Sir Gawain and the Green Knight








Last evening our Liberal Studies seminar covered the book Sir Gawain and the Green Knight. In a nutshell, the story is about Sir Gawain who takes up the challenge of the Green Knight, who has ridden his horse into Arthur's Great Hall in Camelot just after Christmas, and demanded that someone play a game. Gawain plays the game, and duly cuts off the Green Knight's head, and by the terms of the agreement, is required to find the Green Knight (at the Green Chapel) in a year's time to receive a blow from the Green Knight. Eventually, Gawain rides out, battles trolls and dragons, and finds a castle in the woods on Christmas Eve. He is invited in, treated well, and told that the 'Green Chapel' is very near. Gawain then stays at the castle until New Year's Day. During this time, the Lord of the Manor plays a game with Gawain. The terms are that each must deliver over to the other whatever one has been given on the day. On the first day, the Lord is out hunting, and the Lord's wife enters Gawain's bedroom. After much courtly talk, she gives Gawain a kiss. When the Lord has returned from the hunt, he gives Gawain a deer, and Gawain gives the lord a kiss. The pattern repeats on the second and third day. However, on the third day, Gawain accepts from the wife not only a kiss, but also a 'garter' that she says will protect its owner from all blows. Gawain does not present the garter to the lord that evening. On New Year's day, Gawain rides out and finds the Green Knight. The Knight delivers one blow of an ax, but Gawain shrinks away just in time. The Green Knight delivers the second that misses, and at the third blow, knicks the skin of Gawain's neck. The Green Knight then explains that he is in fact also the lord of the castle, and that he did not kill Gawain because Gawain duly played their 'giving' game well. However, Gawain was given a knick because he did not give the lord the garter won by the lord's wife. The Green Knight then explained that Morgan La Faye was behind it all, and had devised this game in order to test the honour of Arthur's court. Gawain then rode back to Camelot, told the story, and they all celebrated his honour and his dishonour, forever wearing a green garter (Knight's of the Garter) to remember the story.

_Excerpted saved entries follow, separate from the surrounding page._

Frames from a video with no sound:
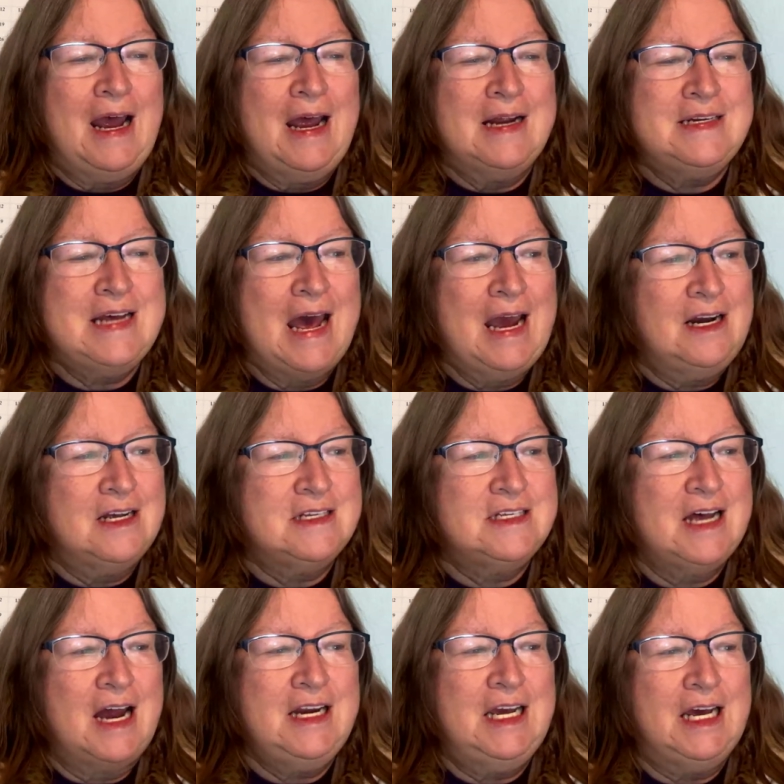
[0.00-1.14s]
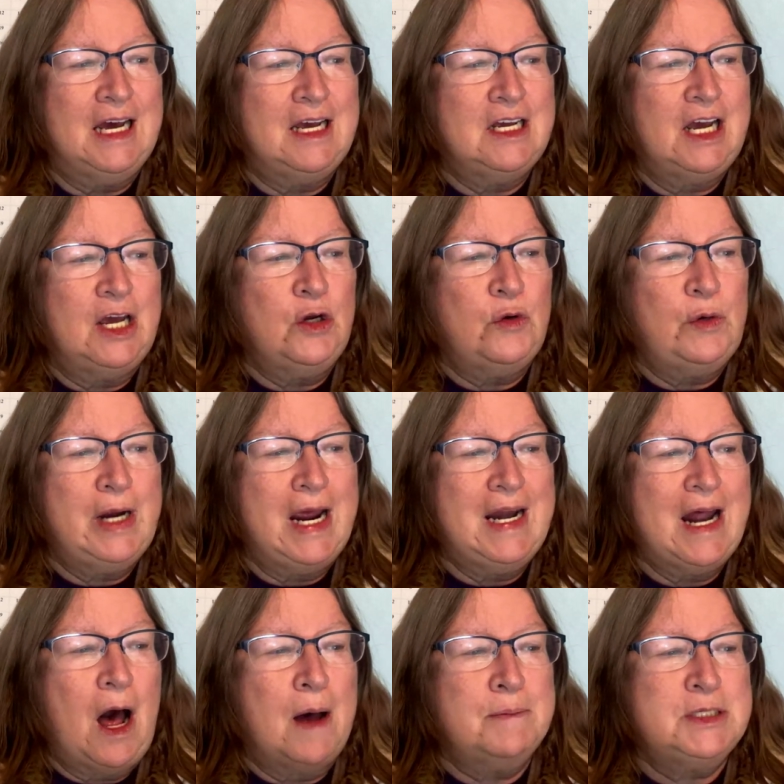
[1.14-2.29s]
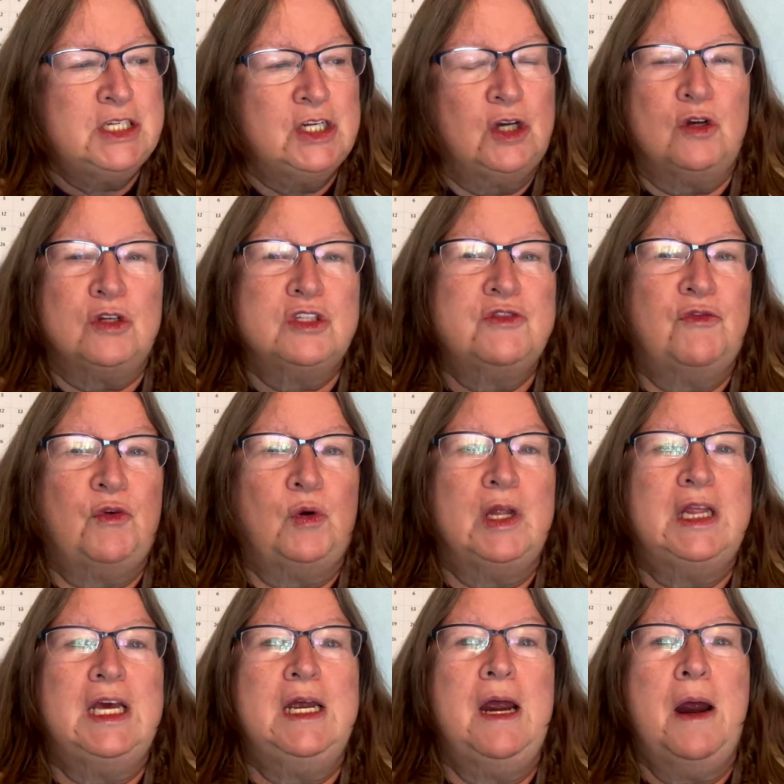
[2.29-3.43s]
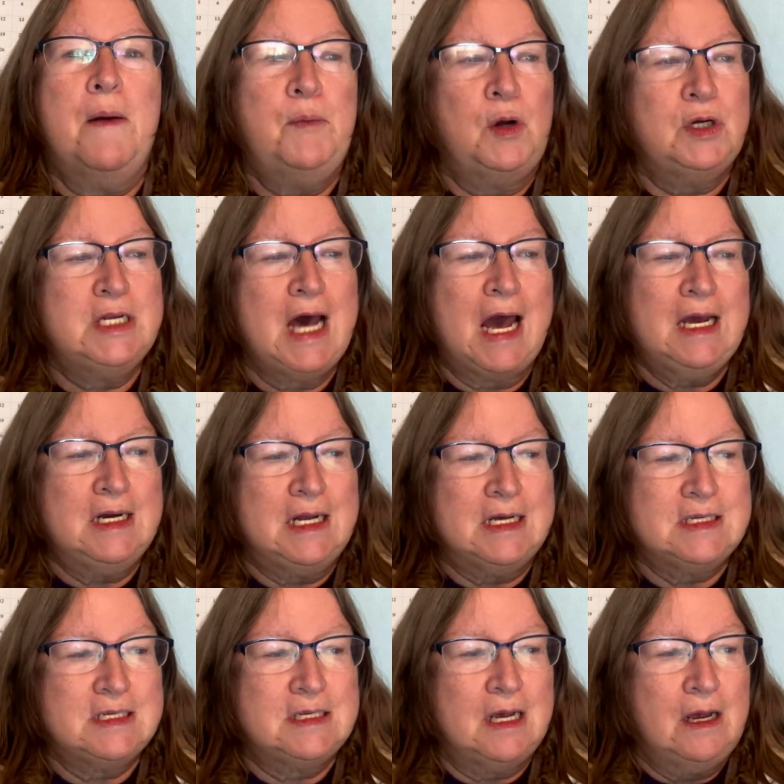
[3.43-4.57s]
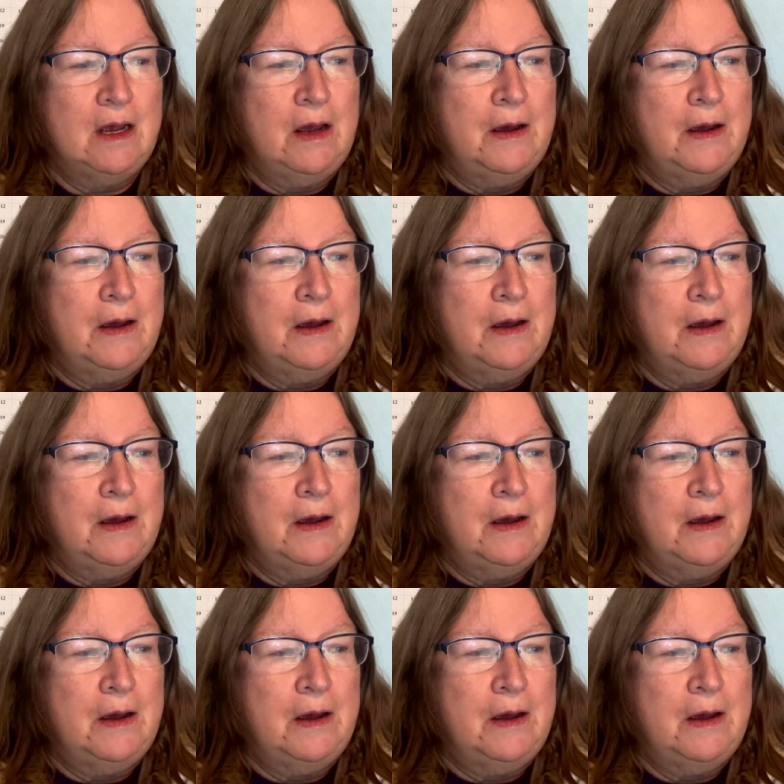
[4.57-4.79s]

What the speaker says: antagonist sidekick can create obstacles for the protagonist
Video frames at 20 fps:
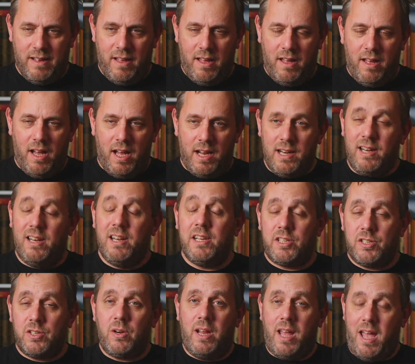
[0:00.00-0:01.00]
and
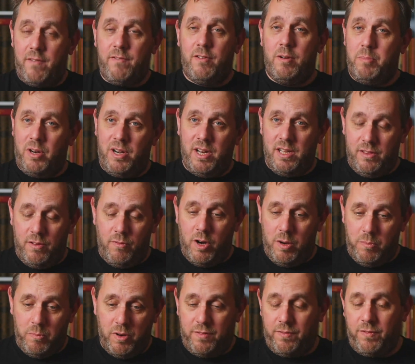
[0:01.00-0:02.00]
literally everybody in the room
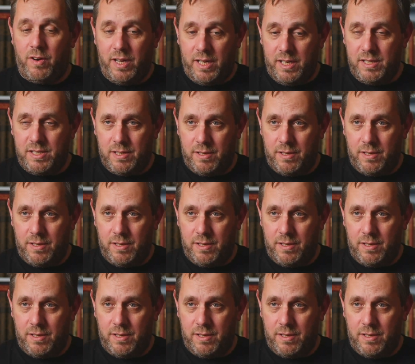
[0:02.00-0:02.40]
would freeze,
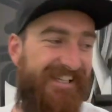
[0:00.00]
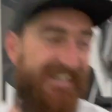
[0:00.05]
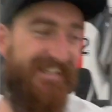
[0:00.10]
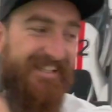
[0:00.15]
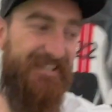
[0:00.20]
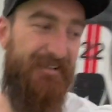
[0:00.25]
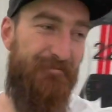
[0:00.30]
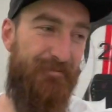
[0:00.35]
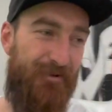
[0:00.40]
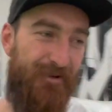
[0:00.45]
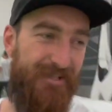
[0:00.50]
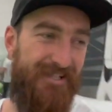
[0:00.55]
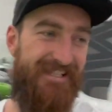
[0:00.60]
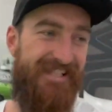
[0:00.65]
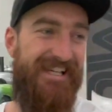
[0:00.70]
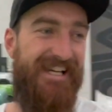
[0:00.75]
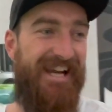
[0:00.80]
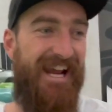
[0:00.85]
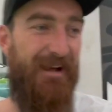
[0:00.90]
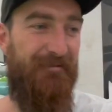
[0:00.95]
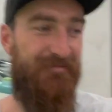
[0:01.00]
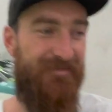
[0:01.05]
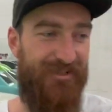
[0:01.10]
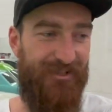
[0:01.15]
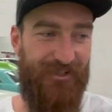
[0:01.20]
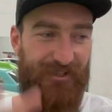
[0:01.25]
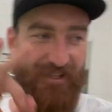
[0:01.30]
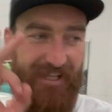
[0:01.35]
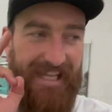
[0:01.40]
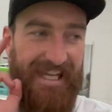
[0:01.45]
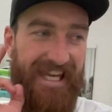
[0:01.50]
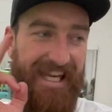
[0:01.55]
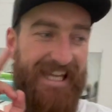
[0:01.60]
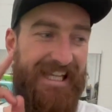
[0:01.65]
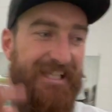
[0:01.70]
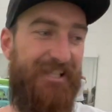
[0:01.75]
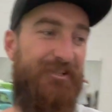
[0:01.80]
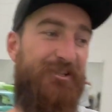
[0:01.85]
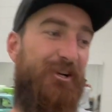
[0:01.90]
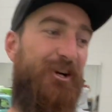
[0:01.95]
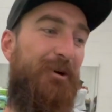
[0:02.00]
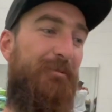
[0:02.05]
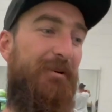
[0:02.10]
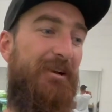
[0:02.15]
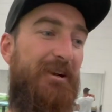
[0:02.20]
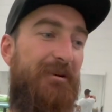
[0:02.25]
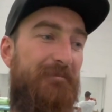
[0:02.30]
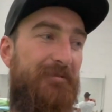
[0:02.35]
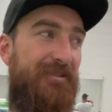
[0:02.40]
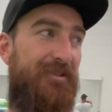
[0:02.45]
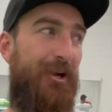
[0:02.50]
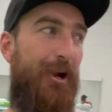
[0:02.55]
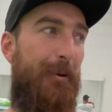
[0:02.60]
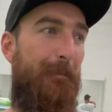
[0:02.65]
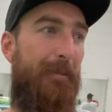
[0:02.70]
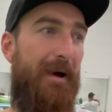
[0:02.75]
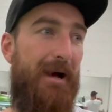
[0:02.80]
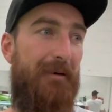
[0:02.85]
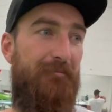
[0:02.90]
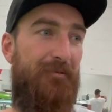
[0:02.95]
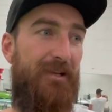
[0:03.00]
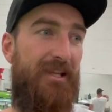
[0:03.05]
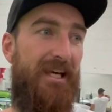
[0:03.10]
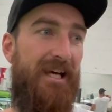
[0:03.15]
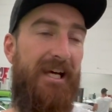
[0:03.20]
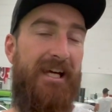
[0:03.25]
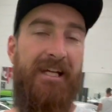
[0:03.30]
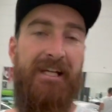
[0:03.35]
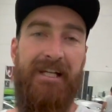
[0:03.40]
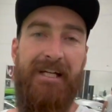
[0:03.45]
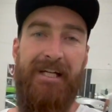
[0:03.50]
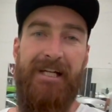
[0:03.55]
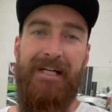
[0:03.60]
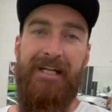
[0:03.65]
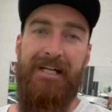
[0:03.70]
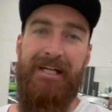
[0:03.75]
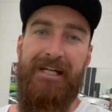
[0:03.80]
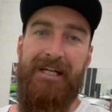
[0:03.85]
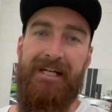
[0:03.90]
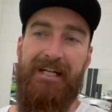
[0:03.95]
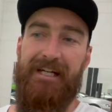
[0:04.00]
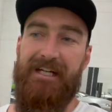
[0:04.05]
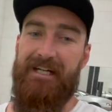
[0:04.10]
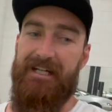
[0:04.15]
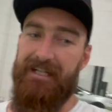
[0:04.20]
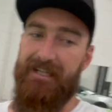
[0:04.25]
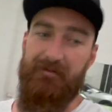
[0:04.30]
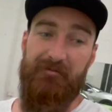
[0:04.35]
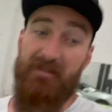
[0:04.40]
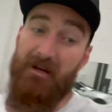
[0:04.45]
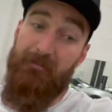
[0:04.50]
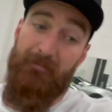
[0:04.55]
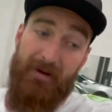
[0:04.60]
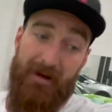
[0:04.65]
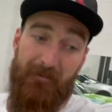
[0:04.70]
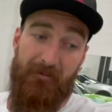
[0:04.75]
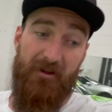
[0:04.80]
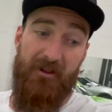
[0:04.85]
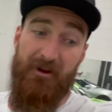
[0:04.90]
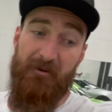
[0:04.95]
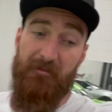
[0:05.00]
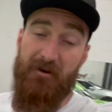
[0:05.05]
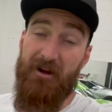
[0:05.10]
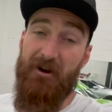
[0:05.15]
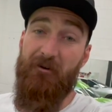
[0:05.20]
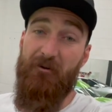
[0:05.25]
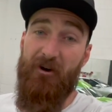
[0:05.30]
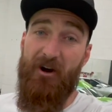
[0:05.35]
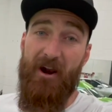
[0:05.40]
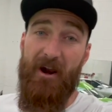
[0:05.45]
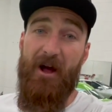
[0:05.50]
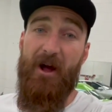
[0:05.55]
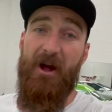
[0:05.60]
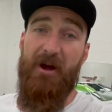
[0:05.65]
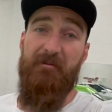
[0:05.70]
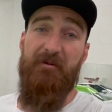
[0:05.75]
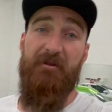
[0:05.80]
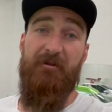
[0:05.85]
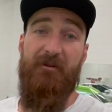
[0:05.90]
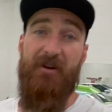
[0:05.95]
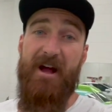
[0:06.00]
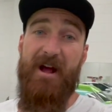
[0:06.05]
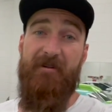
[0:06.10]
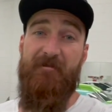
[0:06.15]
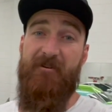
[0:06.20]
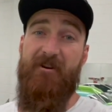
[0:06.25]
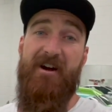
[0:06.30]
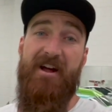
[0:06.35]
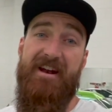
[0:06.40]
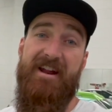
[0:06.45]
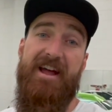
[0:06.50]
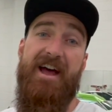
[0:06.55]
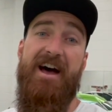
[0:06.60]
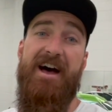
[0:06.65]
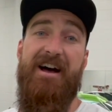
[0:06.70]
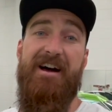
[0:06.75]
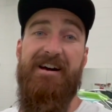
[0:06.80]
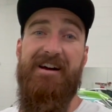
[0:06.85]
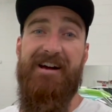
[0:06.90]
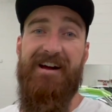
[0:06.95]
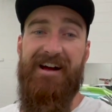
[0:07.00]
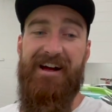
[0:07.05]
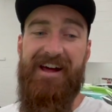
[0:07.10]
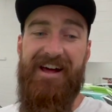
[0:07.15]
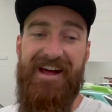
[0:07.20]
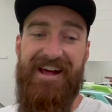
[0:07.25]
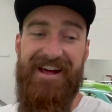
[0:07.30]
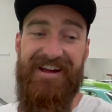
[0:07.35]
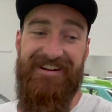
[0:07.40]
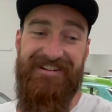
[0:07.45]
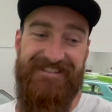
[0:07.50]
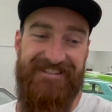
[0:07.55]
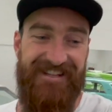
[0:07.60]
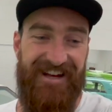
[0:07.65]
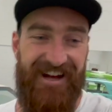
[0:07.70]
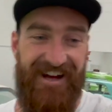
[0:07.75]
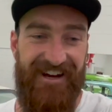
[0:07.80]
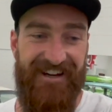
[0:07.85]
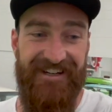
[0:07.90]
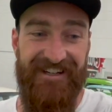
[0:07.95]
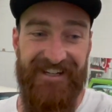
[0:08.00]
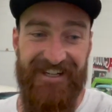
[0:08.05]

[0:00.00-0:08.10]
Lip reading: The boys did an absolutely killer job, and I'm so pumped with it. So pumped with it, I'm going to ride it home in the rain right now. So,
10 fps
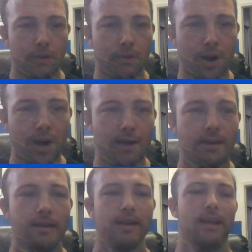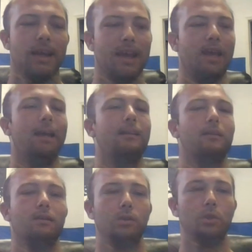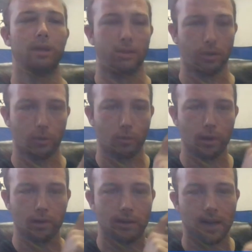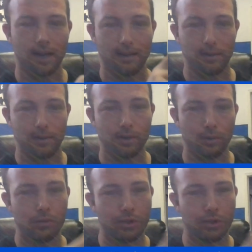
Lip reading: All right. And you can turn one client into two,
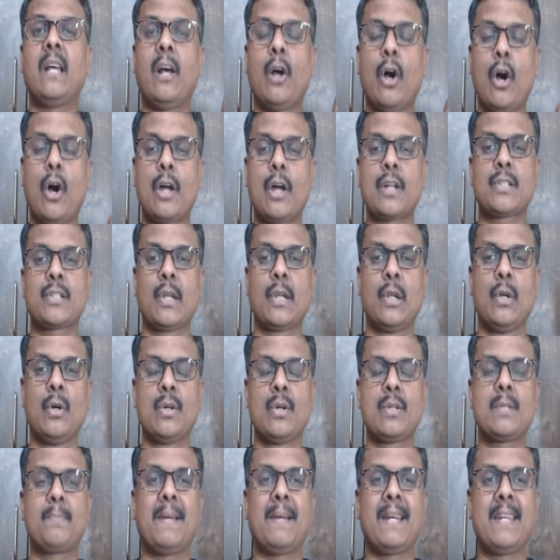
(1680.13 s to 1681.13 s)
horse
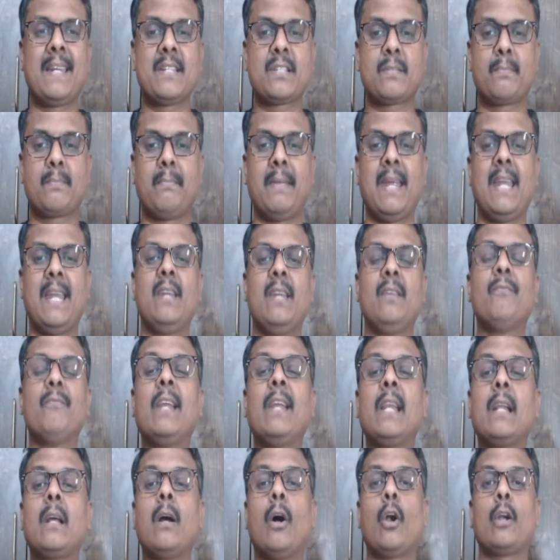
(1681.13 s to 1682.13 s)
loose, but his men
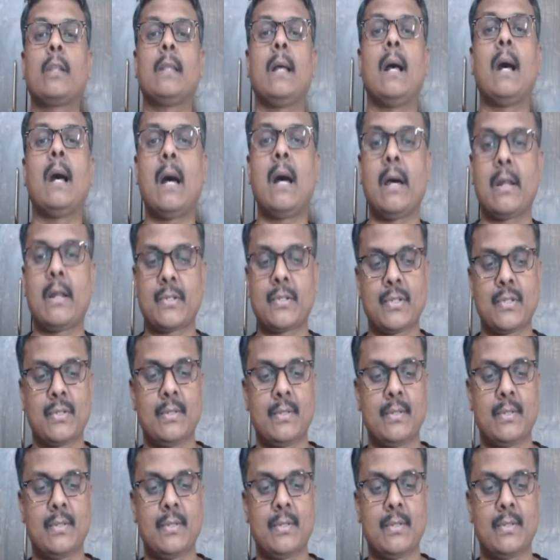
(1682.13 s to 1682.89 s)
will guard the horse.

Ths is a ripping yarn. It is at a time when England was thought to be heaving with dragons and trolls, and, while very Christian, was full of magic. In fact, the story is full of what otherwise might be called 'pagan' thinking including the concept of the 'green man', but replete also with praying to Mother Mary and Jesus and a Christian God at fairly regular intervals. There is a serious plot twist, and a really tense series of bedroom scenes in which Gawain must preserve his chastity and honour as a guest while not insulting a beautiful woman intent on having sex with him. These scenes are juxtaposed against the hunting scenes of the lord, in which he chases and captures and kills his prey on three successive days. The more one looks at this story, the more one can see the layers of plot and character development.

The manuscript of this story was found in an English mansion in the 19th Century, and has been translated from its 14th C northern English into modern English by such luminaries as JRR Tolkein. While reading through this tale, one can see glimpses of the Lord of the Rings: the Green Knight (Tom Bombadil), trolls (orcs or goblins), Camelot (Rivendell), Morgan La Faye (Sauron). There is nothing new under the sun.

Hollywood really needs to get hold of this story and run with it.